:: ENTRIES SHOWN ::
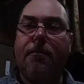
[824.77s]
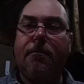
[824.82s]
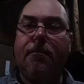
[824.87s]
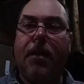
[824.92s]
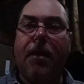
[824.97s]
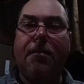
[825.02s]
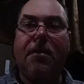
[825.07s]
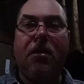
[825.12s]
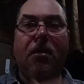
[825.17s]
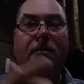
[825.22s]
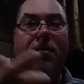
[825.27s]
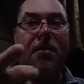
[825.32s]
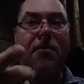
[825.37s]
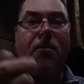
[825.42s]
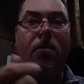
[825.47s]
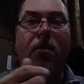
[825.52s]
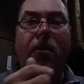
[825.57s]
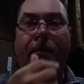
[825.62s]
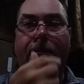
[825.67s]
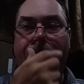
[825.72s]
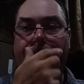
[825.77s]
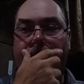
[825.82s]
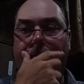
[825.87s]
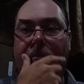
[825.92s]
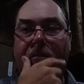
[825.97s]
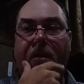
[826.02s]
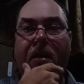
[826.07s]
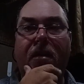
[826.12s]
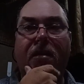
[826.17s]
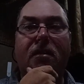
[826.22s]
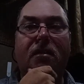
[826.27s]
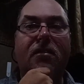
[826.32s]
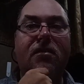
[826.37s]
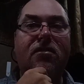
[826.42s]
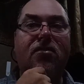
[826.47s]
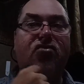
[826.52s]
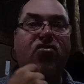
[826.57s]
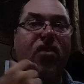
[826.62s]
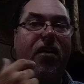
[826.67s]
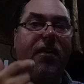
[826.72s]
maybe a little bit more. And it
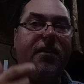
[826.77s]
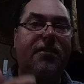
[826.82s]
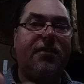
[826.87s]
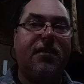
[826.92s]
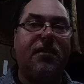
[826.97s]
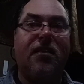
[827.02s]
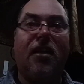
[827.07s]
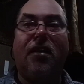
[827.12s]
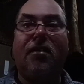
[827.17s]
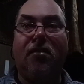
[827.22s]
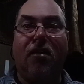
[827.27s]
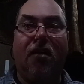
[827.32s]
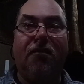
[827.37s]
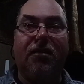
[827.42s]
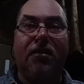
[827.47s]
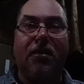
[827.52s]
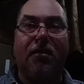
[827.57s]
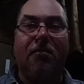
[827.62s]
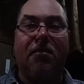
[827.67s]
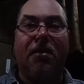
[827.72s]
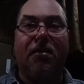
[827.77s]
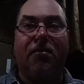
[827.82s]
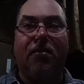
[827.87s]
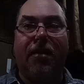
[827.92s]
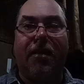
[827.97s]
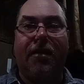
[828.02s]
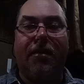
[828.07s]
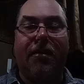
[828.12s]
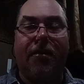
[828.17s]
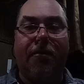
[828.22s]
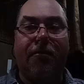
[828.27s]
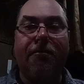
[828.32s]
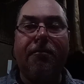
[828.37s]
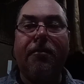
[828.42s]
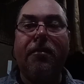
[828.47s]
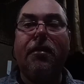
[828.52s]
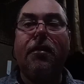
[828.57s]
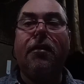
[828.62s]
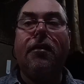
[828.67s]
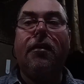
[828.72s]
is a dry season. I'd love a little bit of rain here.
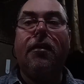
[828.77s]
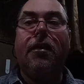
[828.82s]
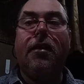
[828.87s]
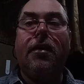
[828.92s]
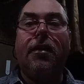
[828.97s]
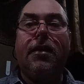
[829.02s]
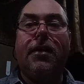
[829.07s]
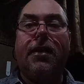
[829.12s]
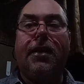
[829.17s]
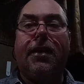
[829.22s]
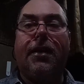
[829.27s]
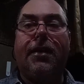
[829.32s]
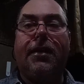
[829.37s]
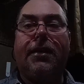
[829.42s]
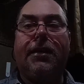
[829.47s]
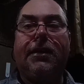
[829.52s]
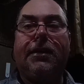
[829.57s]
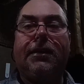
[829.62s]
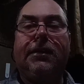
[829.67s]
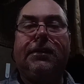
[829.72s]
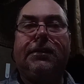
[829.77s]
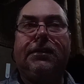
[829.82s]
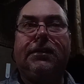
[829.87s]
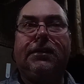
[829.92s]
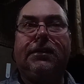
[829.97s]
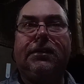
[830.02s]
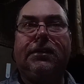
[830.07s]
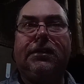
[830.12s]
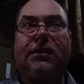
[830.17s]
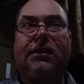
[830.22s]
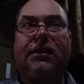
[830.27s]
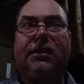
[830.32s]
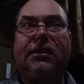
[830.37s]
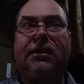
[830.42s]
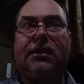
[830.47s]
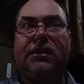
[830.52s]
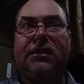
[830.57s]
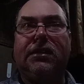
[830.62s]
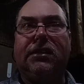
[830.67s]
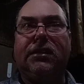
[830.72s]
Let's
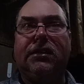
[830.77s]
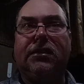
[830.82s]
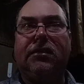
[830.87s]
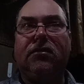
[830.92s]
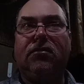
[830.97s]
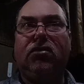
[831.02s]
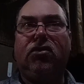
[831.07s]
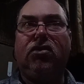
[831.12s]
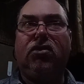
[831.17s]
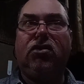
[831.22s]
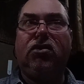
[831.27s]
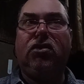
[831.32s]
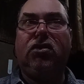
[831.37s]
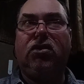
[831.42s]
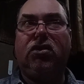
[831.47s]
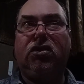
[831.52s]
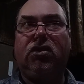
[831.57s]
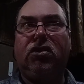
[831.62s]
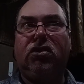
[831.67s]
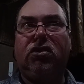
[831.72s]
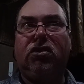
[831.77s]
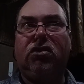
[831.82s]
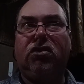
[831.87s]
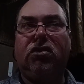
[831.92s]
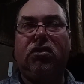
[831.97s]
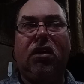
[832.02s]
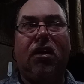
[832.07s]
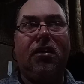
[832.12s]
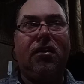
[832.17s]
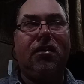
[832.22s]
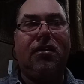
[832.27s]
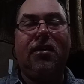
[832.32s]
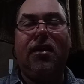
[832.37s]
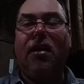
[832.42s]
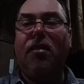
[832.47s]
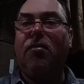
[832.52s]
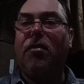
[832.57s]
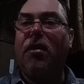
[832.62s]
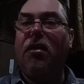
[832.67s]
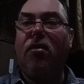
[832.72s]
see. Other than
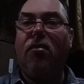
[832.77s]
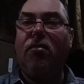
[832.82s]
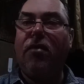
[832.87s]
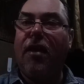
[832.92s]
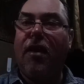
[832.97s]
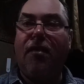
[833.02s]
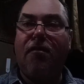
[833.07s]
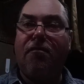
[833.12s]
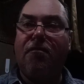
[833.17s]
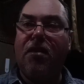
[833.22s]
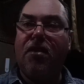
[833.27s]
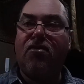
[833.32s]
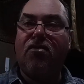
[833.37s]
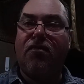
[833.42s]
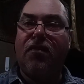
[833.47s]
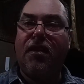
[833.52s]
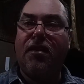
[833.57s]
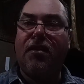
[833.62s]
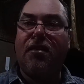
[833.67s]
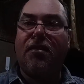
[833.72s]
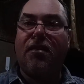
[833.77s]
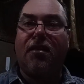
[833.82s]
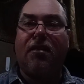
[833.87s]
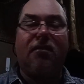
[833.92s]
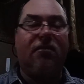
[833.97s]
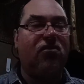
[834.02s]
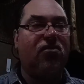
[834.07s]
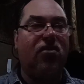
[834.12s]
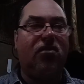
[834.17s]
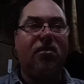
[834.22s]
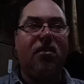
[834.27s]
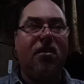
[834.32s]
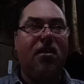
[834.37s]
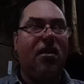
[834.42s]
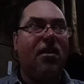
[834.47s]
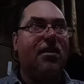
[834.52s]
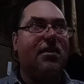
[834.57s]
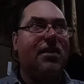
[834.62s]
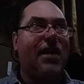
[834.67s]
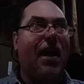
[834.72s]
that, we don't have much of anything. It's just
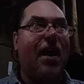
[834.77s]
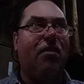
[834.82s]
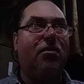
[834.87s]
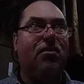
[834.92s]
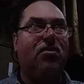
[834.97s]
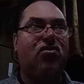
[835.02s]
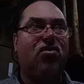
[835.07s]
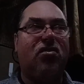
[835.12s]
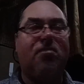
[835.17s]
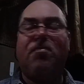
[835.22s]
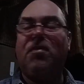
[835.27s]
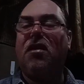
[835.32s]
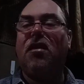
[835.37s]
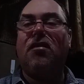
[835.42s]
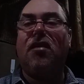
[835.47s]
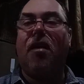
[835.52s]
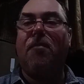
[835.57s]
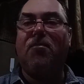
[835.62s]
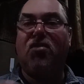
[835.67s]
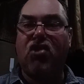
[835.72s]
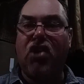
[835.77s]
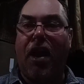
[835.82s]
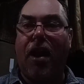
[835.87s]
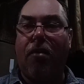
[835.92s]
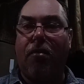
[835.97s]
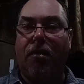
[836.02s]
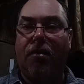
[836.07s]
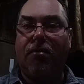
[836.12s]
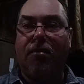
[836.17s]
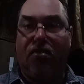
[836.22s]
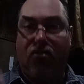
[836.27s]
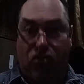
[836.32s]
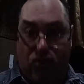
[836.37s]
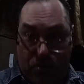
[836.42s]
because I'm showered, as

:: WHAT TO WORK ON ::
The listing above should be returned word for word, with pictures omitted.

:: OUTPUT ::
[824.77s]
[824.82s]
[824.87s]
[824.92s]
[824.97s]
[825.02s]
[825.07s]
[825.12s]
[825.17s]
[825.22s]
[825.27s]
[825.32s]
[825.37s]
[825.42s]
[825.47s]
[825.52s]
[825.57s]
[825.62s]
[825.67s]
[825.72s]
[825.77s]
[825.82s]
[825.87s]
[825.92s]
[825.97s]
[826.02s]
[826.07s]
[826.12s]
[826.17s]
[826.22s]
[826.27s]
[826.32s]
[826.37s]
[826.42s]
[826.47s]
[826.52s]
[826.57s]
[826.62s]
[826.67s]
[826.72s]
maybe a little bit more. And it
[826.77s]
[826.82s]
[826.87s]
[826.92s]
[826.97s]
[827.02s]
[827.07s]
[827.12s]
[827.17s]
[827.22s]
[827.27s]
[827.32s]
[827.37s]
[827.42s]
[827.47s]
[827.52s]
[827.57s]
[827.62s]
[827.67s]
[827.72s]
[827.77s]
[827.82s]
[827.87s]
[827.92s]
[827.97s]
[828.02s]
[828.07s]
[828.12s]
[828.17s]
[828.22s]
[828.27s]
[828.32s]
[828.37s]
[828.42s]
[828.47s]
[828.52s]
[828.57s]
[828.62s]
[828.67s]
[828.72s]
is a dry season. I'd love a little bit of rain here.
[828.77s]
[828.82s]
[828.87s]
[828.92s]
[828.97s]
[829.02s]
[829.07s]
[829.12s]
[829.17s]
[829.22s]
[829.27s]
[829.32s]
[829.37s]
[829.42s]
[829.47s]
[829.52s]
[829.57s]
[829.62s]
[829.67s]
[829.72s]
[829.77s]
[829.82s]
[829.87s]
[829.92s]
[829.97s]
[830.02s]
[830.07s]
[830.12s]
[830.17s]
[830.22s]
[830.27s]
[830.32s]
[830.37s]
[830.42s]
[830.47s]
[830.52s]
[830.57s]
[830.62s]
[830.67s]
[830.72s]
Let's
[830.77s]
[830.82s]
[830.87s]
[830.92s]
[830.97s]
[831.02s]
[831.07s]
[831.12s]
[831.17s]
[831.22s]
[831.27s]
[831.32s]
[831.37s]
[831.42s]
[831.47s]
[831.52s]
[831.57s]
[831.62s]
[831.67s]
[831.72s]
[831.77s]
[831.82s]
[831.87s]
[831.92s]
[831.97s]
[832.02s]
[832.07s]
[832.12s]
[832.17s]
[832.22s]
[832.27s]
[832.32s]
[832.37s]
[832.42s]
[832.47s]
[832.52s]
[832.57s]
[832.62s]
[832.67s]
[832.72s]
see. Other than
[832.77s]
[832.82s]
[832.87s]
[832.92s]
[832.97s]
[833.02s]
[833.07s]
[833.12s]
[833.17s]
[833.22s]
[833.27s]
[833.32s]
[833.37s]
[833.42s]
[833.47s]
[833.52s]
[833.57s]
[833.62s]
[833.67s]
[833.72s]
[833.77s]
[833.82s]
[833.87s]
[833.92s]
[833.97s]
[834.02s]
[834.07s]
[834.12s]
[834.17s]
[834.22s]
[834.27s]
[834.32s]
[834.37s]
[834.42s]
[834.47s]
[834.52s]
[834.57s]
[834.62s]
[834.67s]
[834.72s]
that, we don't have much of anything. It's just
[834.77s]
[834.82s]
[834.87s]
[834.92s]
[834.97s]
[835.02s]
[835.07s]
[835.12s]
[835.17s]
[835.22s]
[835.27s]
[835.32s]
[835.37s]
[835.42s]
[835.47s]
[835.52s]
[835.57s]
[835.62s]
[835.67s]
[835.72s]
[835.77s]
[835.82s]
[835.87s]
[835.92s]
[835.97s]
[836.02s]
[836.07s]
[836.12s]
[836.17s]
[836.22s]
[836.27s]
[836.32s]
[836.37s]
[836.42s]
because I'm showered, as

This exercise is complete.